Once the line containing "[00:07:44.80]" has been copied, stop; copy every line before it exactly, beginning with the first line of the material below.
+ + +
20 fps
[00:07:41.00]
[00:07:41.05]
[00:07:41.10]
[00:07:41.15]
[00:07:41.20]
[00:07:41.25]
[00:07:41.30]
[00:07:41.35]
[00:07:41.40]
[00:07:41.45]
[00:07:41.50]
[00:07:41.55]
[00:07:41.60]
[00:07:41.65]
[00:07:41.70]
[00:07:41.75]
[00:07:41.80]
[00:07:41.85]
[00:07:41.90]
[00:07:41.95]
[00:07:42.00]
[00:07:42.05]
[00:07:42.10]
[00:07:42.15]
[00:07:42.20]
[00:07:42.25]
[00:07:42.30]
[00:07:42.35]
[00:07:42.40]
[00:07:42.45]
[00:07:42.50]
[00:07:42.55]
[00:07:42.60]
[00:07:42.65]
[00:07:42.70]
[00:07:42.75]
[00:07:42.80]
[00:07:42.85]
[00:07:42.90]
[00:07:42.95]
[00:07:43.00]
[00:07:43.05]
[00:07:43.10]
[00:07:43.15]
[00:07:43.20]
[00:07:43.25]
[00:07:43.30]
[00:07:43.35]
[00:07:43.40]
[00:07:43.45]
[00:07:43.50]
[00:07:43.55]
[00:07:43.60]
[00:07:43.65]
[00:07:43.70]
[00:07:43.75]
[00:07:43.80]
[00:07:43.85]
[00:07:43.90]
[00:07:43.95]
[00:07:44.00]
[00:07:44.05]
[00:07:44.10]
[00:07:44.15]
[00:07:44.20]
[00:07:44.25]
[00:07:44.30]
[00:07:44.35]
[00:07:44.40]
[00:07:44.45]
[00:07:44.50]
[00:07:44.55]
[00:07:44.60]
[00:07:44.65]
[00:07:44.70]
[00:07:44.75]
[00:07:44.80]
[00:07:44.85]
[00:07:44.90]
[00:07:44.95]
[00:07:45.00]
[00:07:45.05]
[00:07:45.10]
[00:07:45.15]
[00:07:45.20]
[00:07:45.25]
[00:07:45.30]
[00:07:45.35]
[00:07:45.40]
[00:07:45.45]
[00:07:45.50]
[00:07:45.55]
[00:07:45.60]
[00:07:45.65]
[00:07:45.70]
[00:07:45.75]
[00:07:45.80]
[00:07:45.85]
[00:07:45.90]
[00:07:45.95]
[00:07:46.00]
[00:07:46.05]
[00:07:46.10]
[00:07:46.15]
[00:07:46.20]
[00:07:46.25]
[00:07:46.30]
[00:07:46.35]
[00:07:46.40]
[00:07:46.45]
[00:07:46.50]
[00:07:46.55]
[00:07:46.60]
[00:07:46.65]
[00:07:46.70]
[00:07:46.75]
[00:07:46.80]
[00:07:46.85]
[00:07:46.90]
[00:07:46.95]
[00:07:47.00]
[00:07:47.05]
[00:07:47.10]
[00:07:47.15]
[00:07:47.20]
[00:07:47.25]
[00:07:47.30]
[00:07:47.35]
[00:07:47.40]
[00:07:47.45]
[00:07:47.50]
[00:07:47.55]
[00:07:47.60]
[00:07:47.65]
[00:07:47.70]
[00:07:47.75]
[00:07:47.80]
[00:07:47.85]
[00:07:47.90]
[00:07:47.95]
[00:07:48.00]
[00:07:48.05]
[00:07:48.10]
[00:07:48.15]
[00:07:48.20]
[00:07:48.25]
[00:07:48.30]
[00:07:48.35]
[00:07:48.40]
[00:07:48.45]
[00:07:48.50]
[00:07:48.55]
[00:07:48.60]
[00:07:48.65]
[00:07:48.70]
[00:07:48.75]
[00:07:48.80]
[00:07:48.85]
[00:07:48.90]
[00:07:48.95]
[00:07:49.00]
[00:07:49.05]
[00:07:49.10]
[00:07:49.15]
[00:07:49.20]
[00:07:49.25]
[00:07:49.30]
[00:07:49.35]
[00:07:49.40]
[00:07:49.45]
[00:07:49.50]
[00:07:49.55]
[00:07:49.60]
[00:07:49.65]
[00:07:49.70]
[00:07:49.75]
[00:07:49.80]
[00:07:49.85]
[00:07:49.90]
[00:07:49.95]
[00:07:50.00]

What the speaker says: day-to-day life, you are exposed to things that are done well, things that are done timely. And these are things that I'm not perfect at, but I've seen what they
+ + +
* **Task result**
20 fps
[00:07:41.00]
[00:07:41.05]
[00:07:41.10]
[00:07:41.15]
[00:07:41.20]
[00:07:41.25]
[00:07:41.30]
[00:07:41.35]
[00:07:41.40]
[00:07:41.45]
[00:07:41.50]
[00:07:41.55]
[00:07:41.60]
[00:07:41.65]
[00:07:41.70]
[00:07:41.75]
[00:07:41.80]
[00:07:41.85]
[00:07:41.90]
[00:07:41.95]
[00:07:42.00]
[00:07:42.05]
[00:07:42.10]
[00:07:42.15]
[00:07:42.20]
[00:07:42.25]
[00:07:42.30]
[00:07:42.35]
[00:07:42.40]
[00:07:42.45]
[00:07:42.50]
[00:07:42.55]
[00:07:42.60]
[00:07:42.65]
[00:07:42.70]
[00:07:42.75]
[00:07:42.80]
[00:07:42.85]
[00:07:42.90]
[00:07:42.95]
[00:07:43.00]
[00:07:43.05]
[00:07:43.10]
[00:07:43.15]
[00:07:43.20]
[00:07:43.25]
[00:07:43.30]
[00:07:43.35]
[00:07:43.40]
[00:07:43.45]
[00:07:43.50]
[00:07:43.55]
[00:07:43.60]
[00:07:43.65]
[00:07:43.70]
[00:07:43.75]
[00:07:43.80]
[00:07:43.85]
[00:07:43.90]
[00:07:43.95]
[00:07:44.00]
[00:07:44.05]
[00:07:44.10]
[00:07:44.15]
[00:07:44.20]
[00:07:44.25]
[00:07:44.30]
[00:07:44.35]
[00:07:44.40]
[00:07:44.45]
[00:07:44.50]
[00:07:44.55]
[00:07:44.60]
[00:07:44.65]
[00:07:44.70]
[00:07:44.75]
[00:07:44.80]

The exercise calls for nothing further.